__TASK PROMPT__
The required output is an exact copy of the lines from the one containing "[00:00:02.00 to 00:00:02.40]" through the end of the entries below, with pictures removed.

__RECORDS PROVIDED__

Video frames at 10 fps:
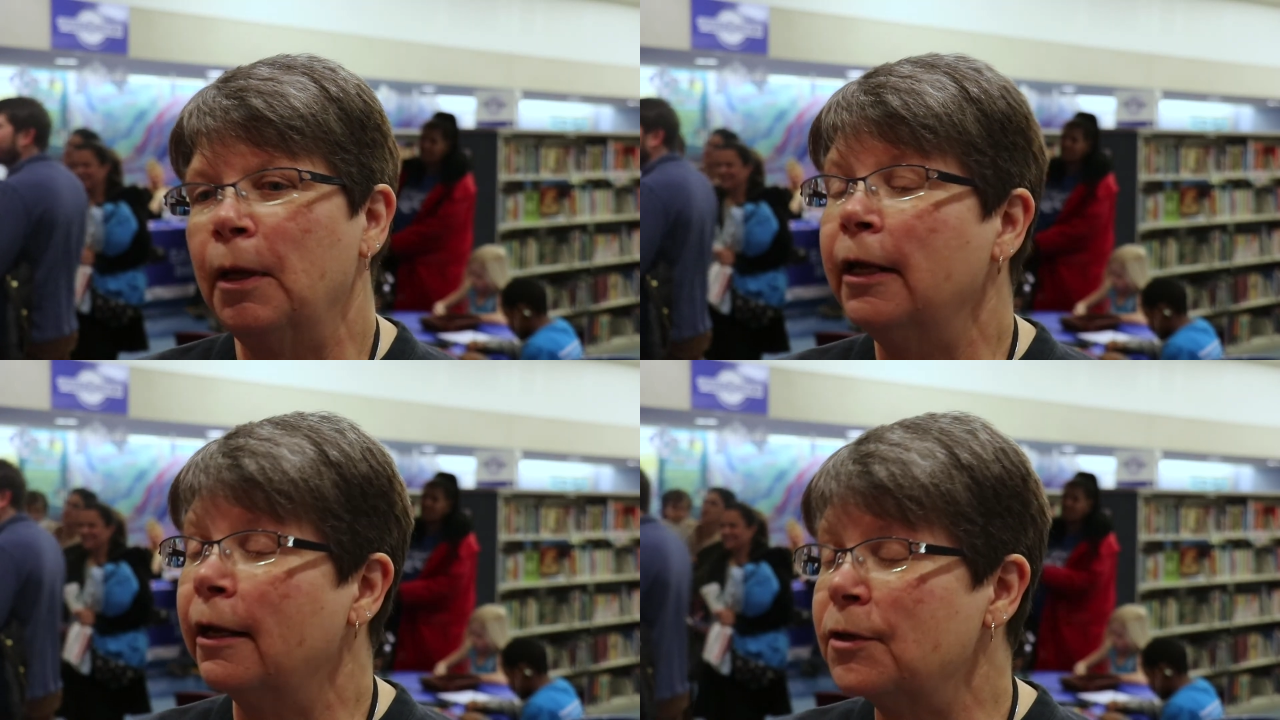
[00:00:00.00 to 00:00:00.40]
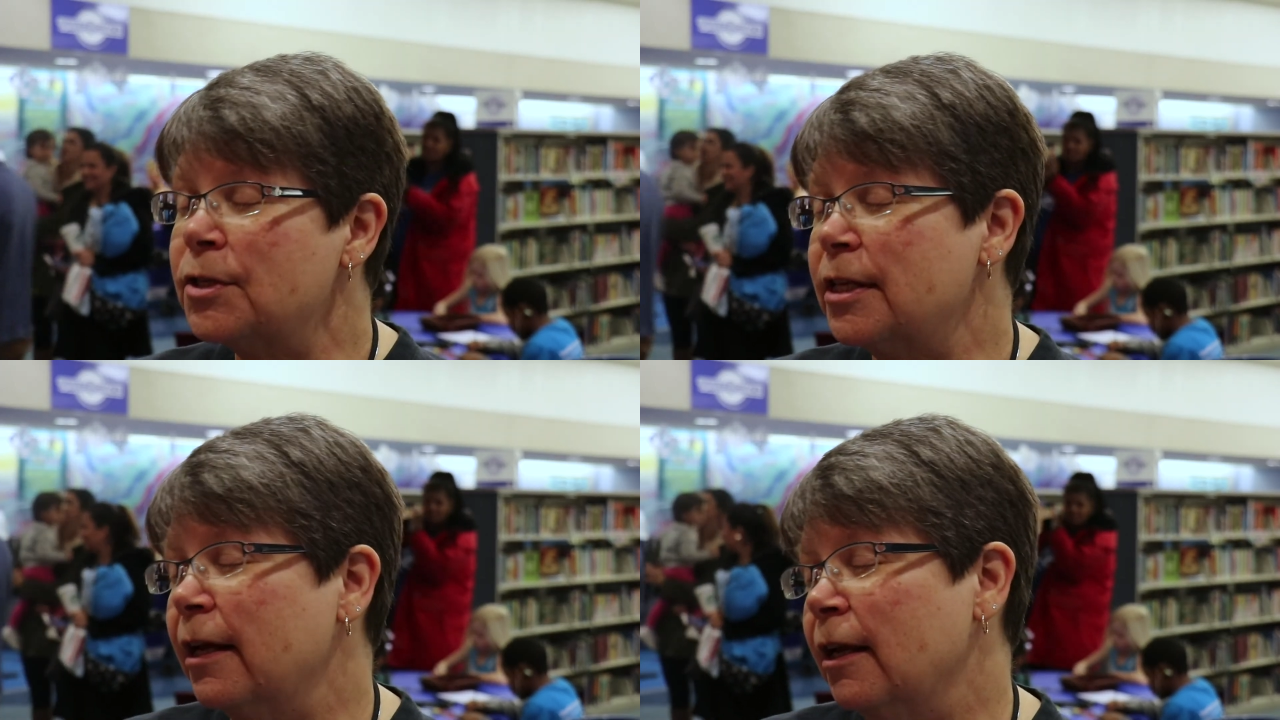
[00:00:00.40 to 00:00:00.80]
An
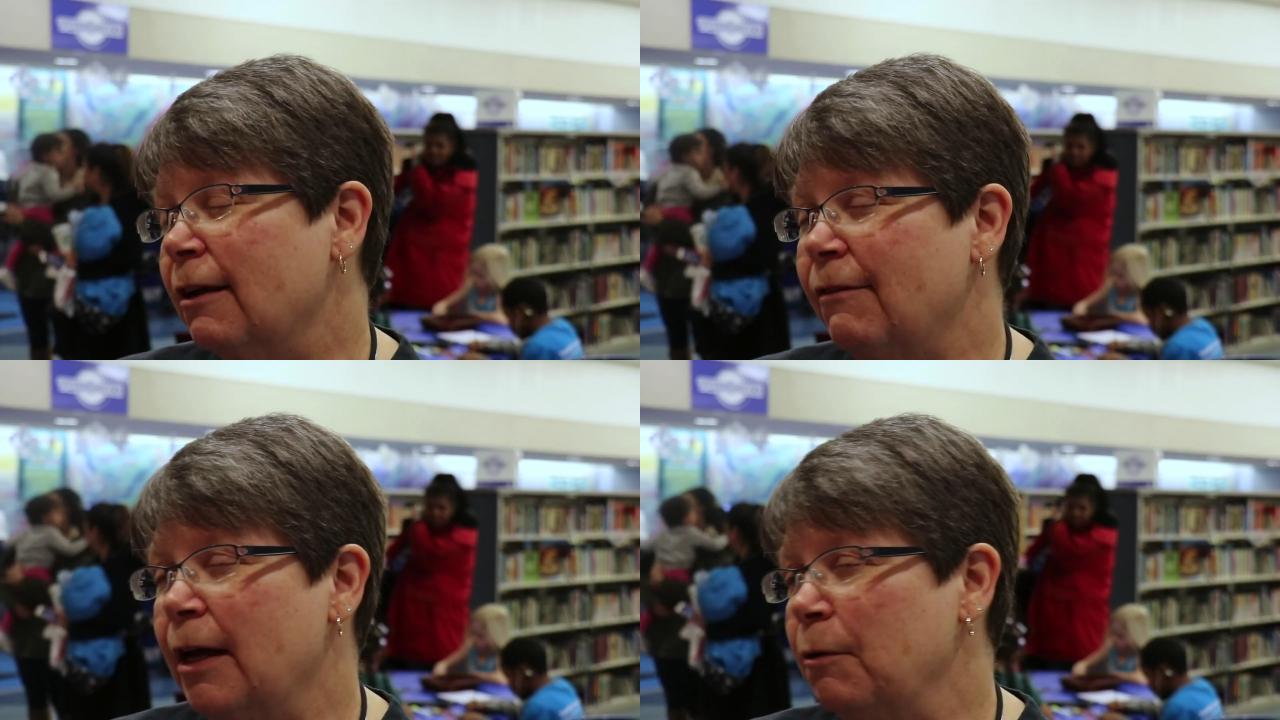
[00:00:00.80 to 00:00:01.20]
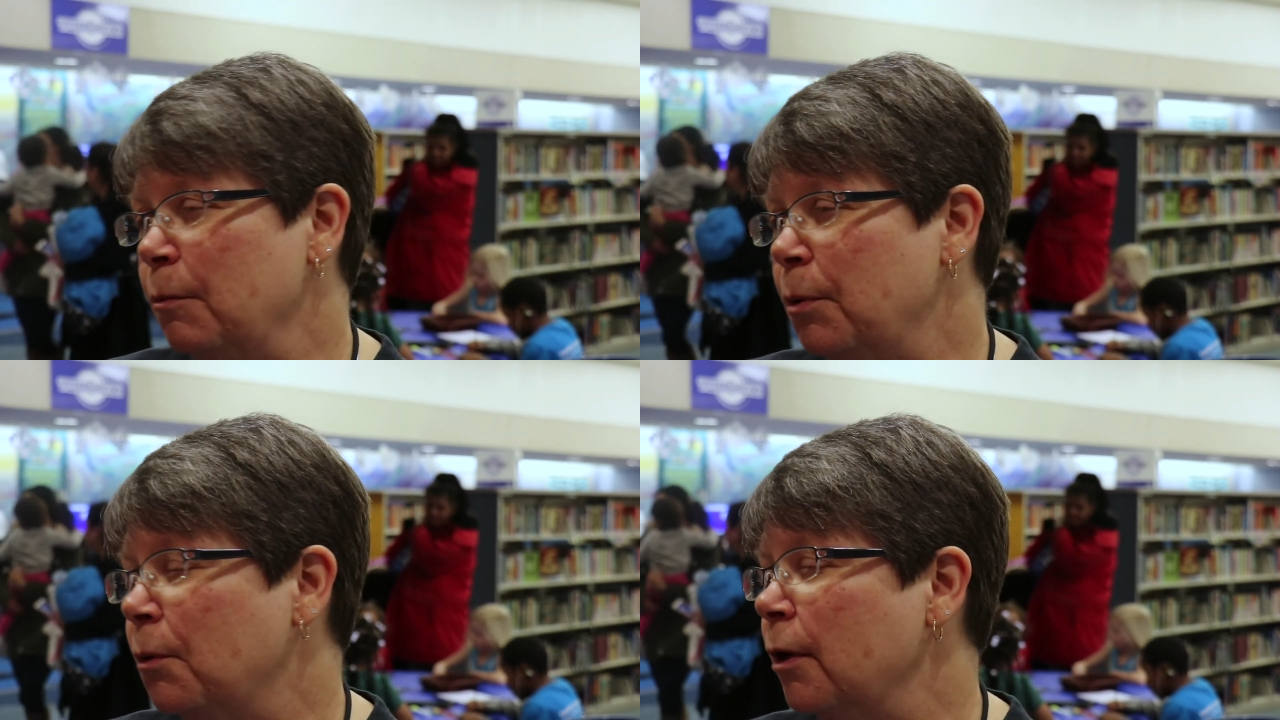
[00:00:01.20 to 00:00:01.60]
understanding of
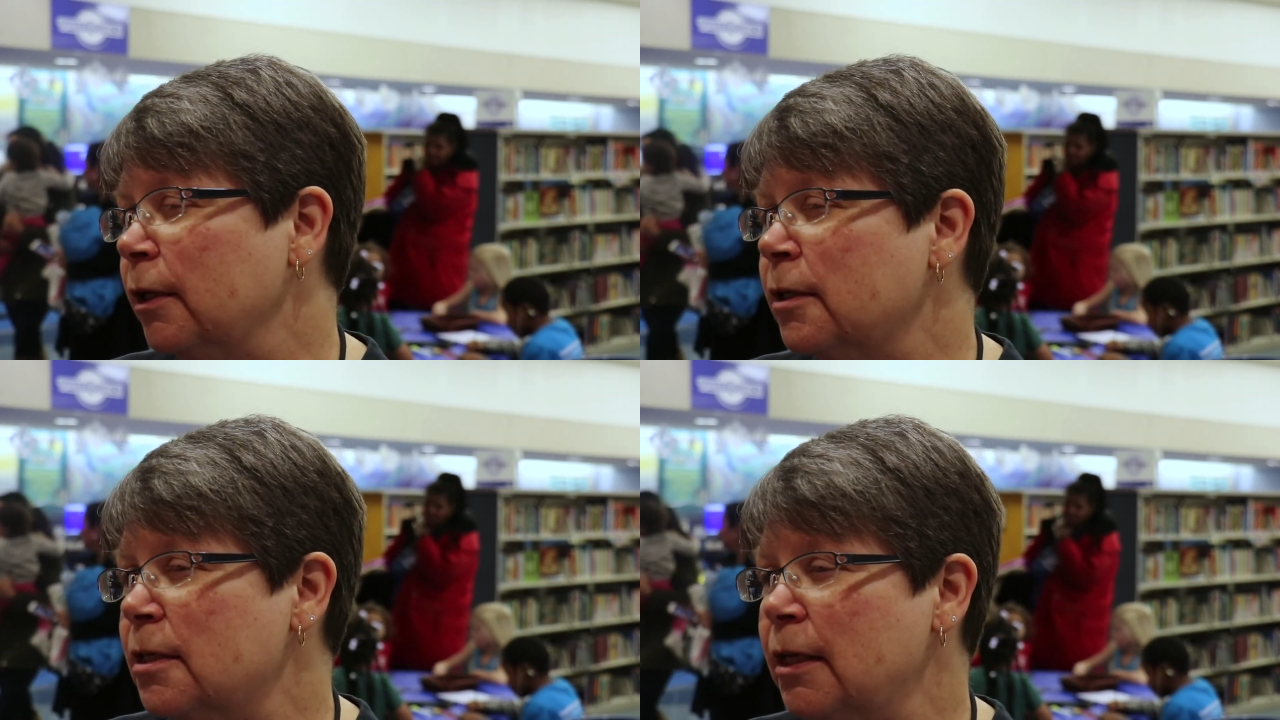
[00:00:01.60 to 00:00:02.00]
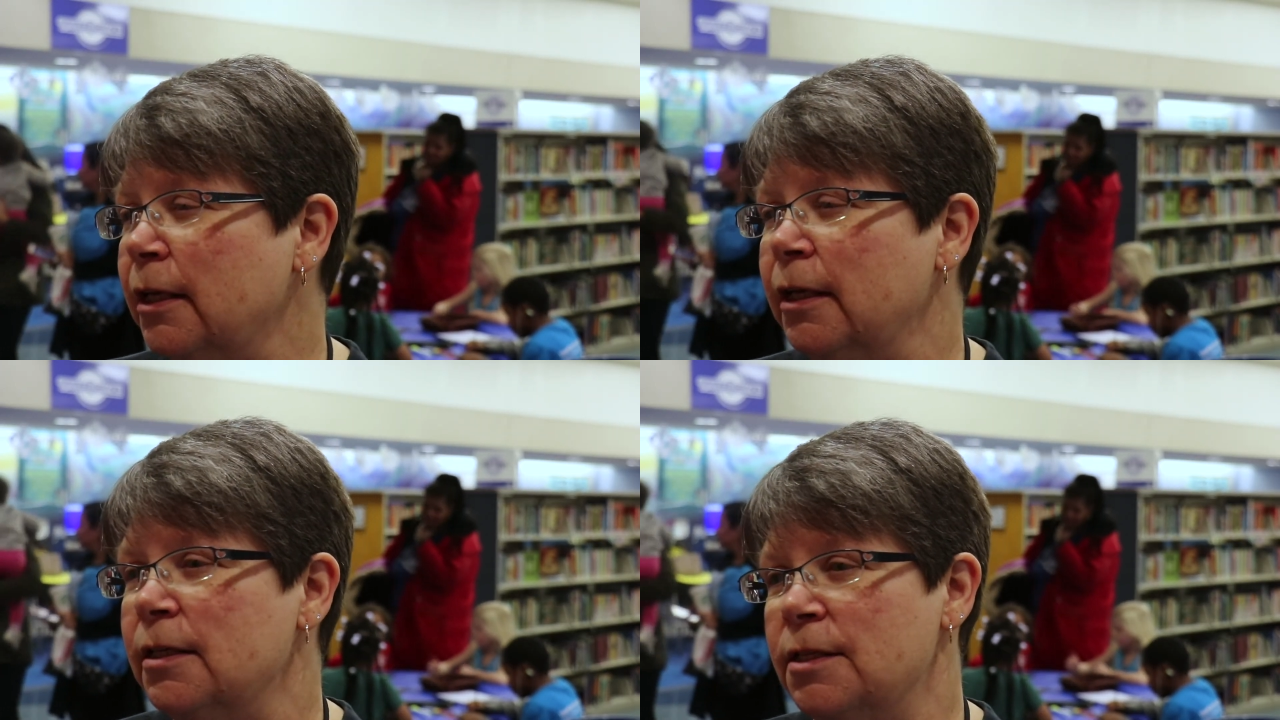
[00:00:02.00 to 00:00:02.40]
how
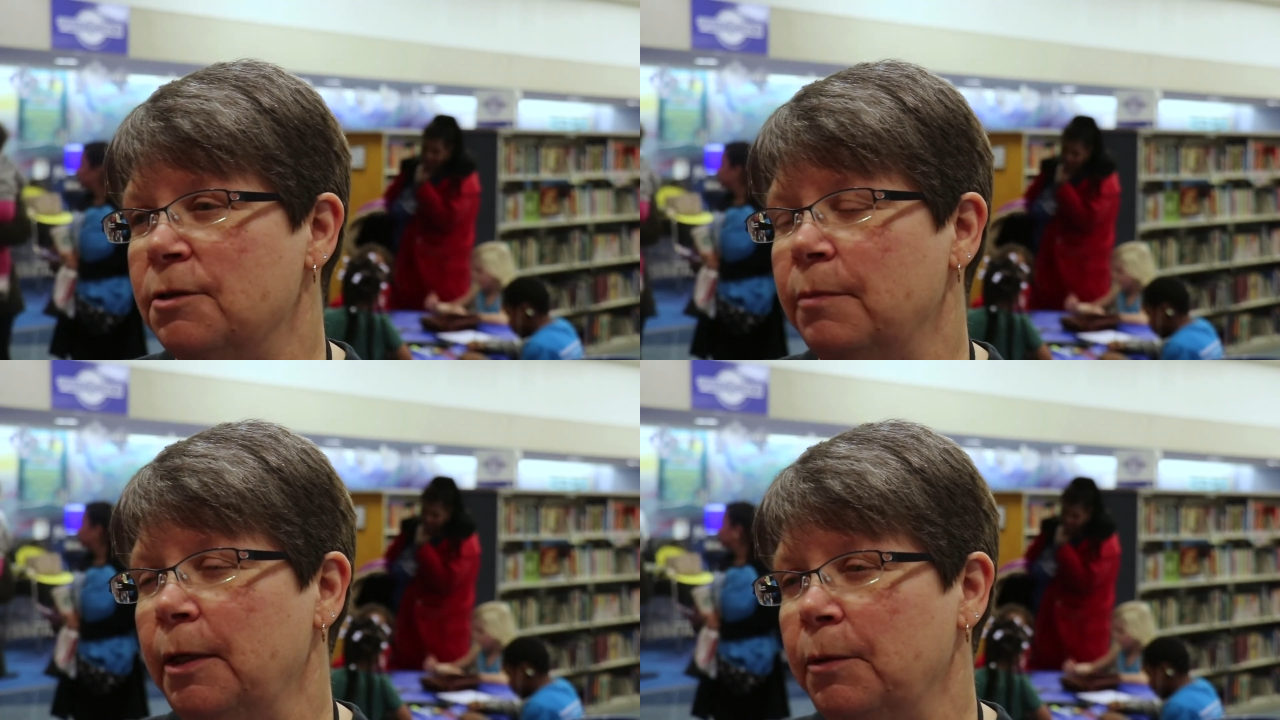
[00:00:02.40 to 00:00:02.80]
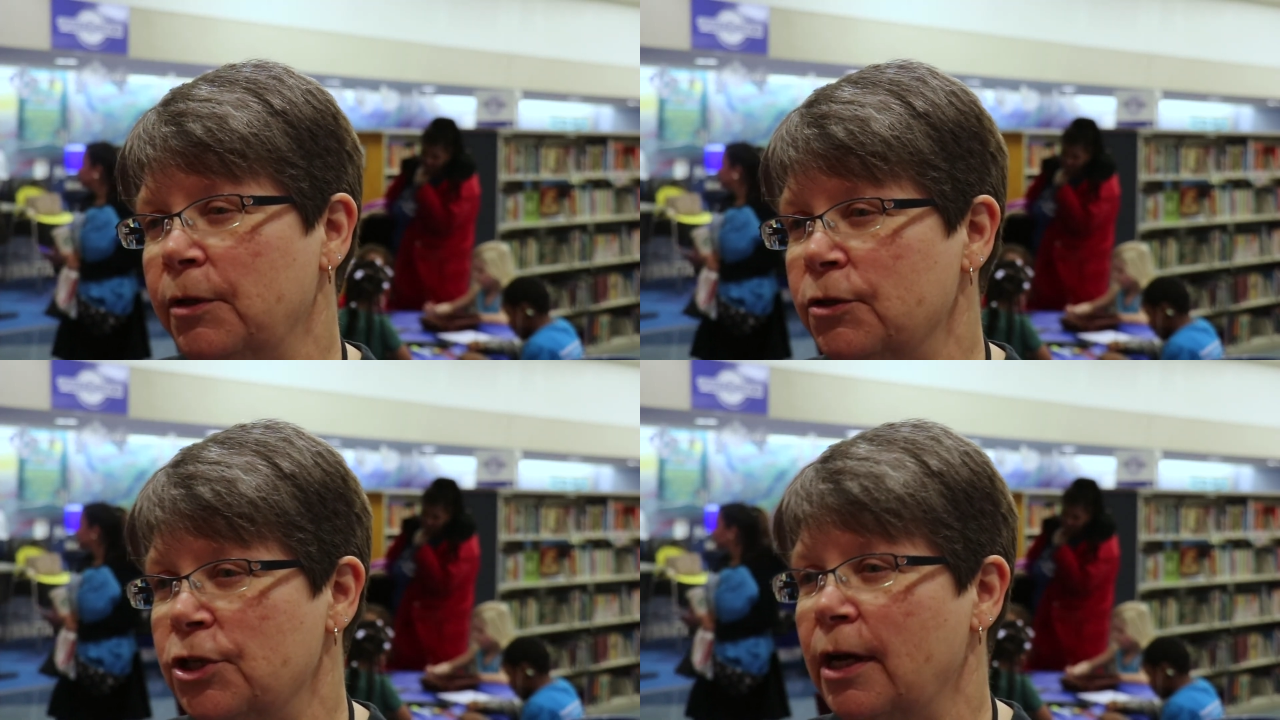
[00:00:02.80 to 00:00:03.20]
important it is to
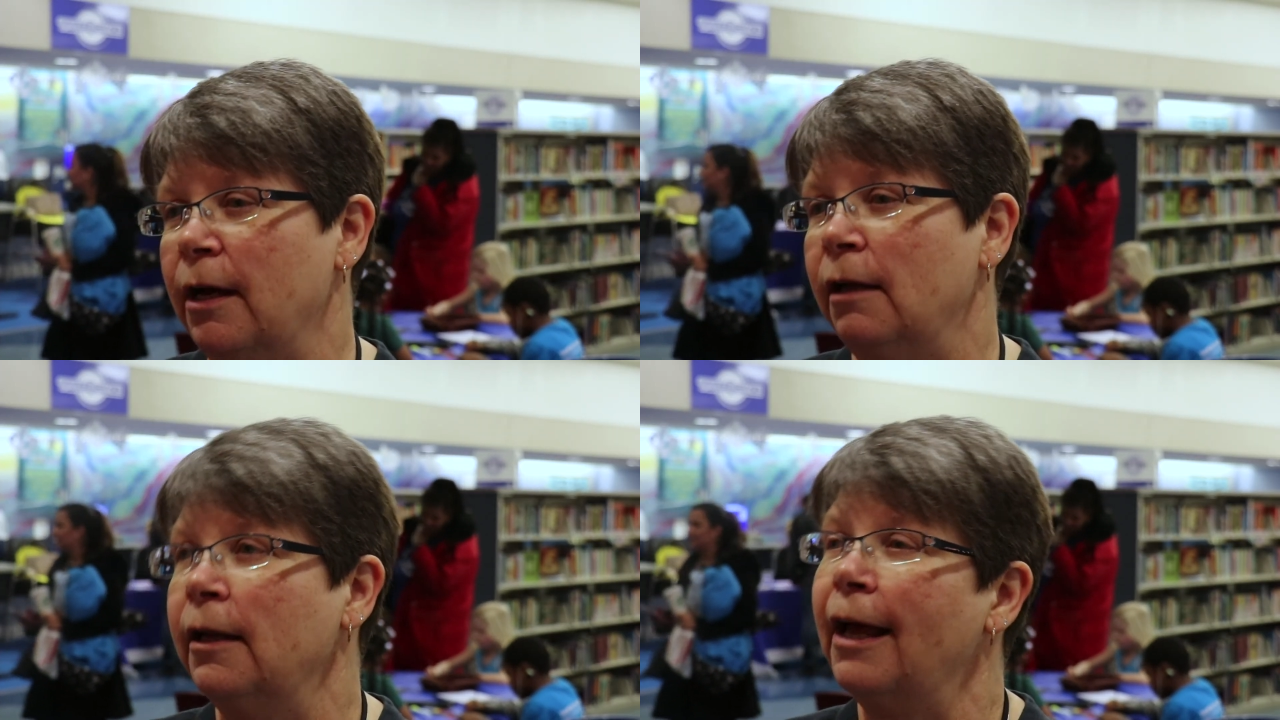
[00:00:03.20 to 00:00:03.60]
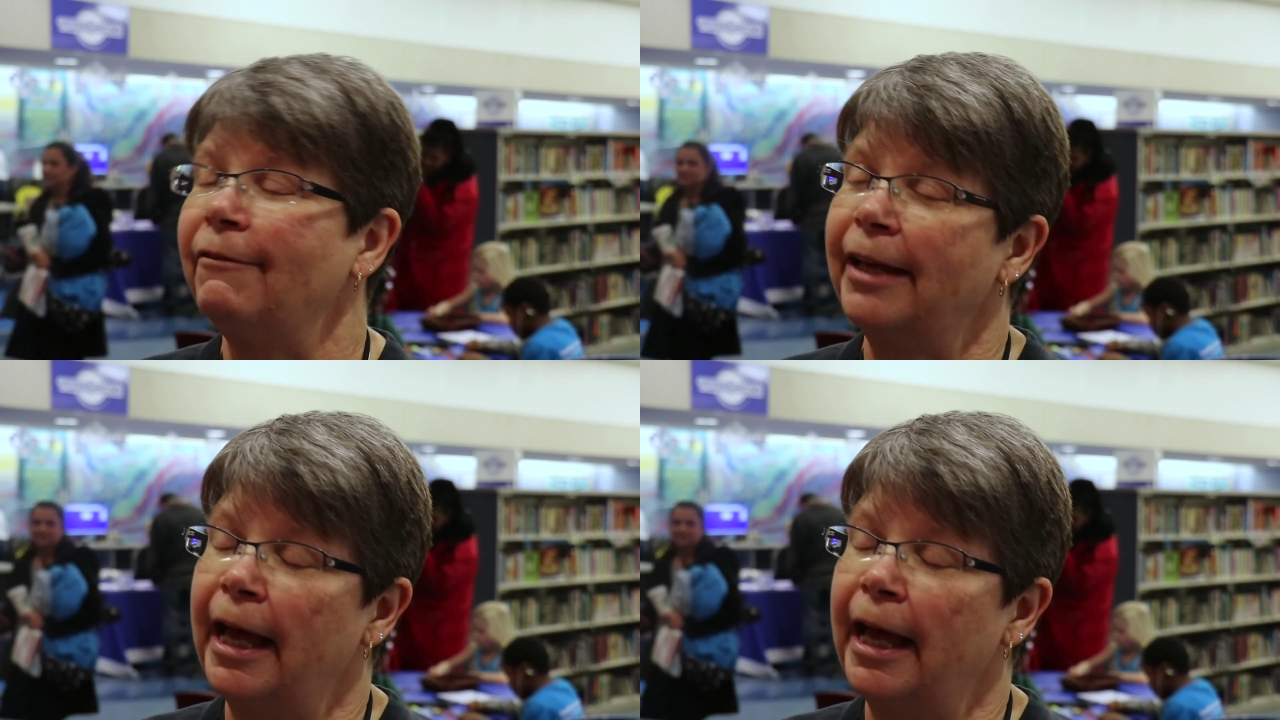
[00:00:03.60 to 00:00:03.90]
read with your child,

__ANSWER BOX__
[00:00:02.00 to 00:00:02.40]
how
[00:00:02.40 to 00:00:02.80]
[00:00:02.80 to 00:00:03.20]
important it is to
[00:00:03.20 to 00:00:03.60]
[00:00:03.60 to 00:00:03.90]
read with your child,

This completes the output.